--- PROVIDED ENTRIES Enclosed Below ---

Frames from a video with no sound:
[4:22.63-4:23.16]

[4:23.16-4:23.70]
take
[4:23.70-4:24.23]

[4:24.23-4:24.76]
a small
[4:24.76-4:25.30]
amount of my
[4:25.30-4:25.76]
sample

--- End of Enclosed PROVIDED ENTRIES ---
--- PROVIDED ENTRIES Enclosed Below ---

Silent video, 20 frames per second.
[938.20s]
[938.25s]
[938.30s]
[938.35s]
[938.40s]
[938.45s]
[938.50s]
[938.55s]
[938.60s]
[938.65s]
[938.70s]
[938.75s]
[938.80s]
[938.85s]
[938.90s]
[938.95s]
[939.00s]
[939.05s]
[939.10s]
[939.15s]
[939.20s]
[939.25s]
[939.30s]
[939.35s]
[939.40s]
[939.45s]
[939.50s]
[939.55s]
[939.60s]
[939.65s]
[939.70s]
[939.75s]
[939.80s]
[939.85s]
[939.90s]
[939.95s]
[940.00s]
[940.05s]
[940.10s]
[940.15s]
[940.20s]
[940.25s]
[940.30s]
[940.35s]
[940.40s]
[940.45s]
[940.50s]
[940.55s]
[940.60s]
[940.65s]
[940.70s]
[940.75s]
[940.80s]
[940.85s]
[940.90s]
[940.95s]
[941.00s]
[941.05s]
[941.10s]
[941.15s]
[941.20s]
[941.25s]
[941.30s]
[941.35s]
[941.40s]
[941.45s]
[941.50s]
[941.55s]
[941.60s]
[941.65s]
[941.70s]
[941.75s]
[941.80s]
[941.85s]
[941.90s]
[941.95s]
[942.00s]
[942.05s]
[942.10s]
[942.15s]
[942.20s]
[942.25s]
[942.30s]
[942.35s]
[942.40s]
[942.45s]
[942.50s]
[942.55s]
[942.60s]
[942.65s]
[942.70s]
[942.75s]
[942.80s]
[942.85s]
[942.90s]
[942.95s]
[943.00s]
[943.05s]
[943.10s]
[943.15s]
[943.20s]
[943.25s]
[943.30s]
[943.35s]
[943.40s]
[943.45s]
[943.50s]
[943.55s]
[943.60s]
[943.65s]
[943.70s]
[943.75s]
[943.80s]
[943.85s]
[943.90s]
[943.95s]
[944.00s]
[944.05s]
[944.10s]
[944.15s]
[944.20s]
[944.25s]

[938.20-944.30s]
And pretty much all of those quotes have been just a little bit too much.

--- End of Enclosed PROVIDED ENTRIES ---

- PROBLEM DESCRIPTION -
Your answer must be every line from the entries that contains the string "video", copied as it stands.

- ANSWER SPACE -
Frames from a video with no sound:
Silent video, 20 frames per second.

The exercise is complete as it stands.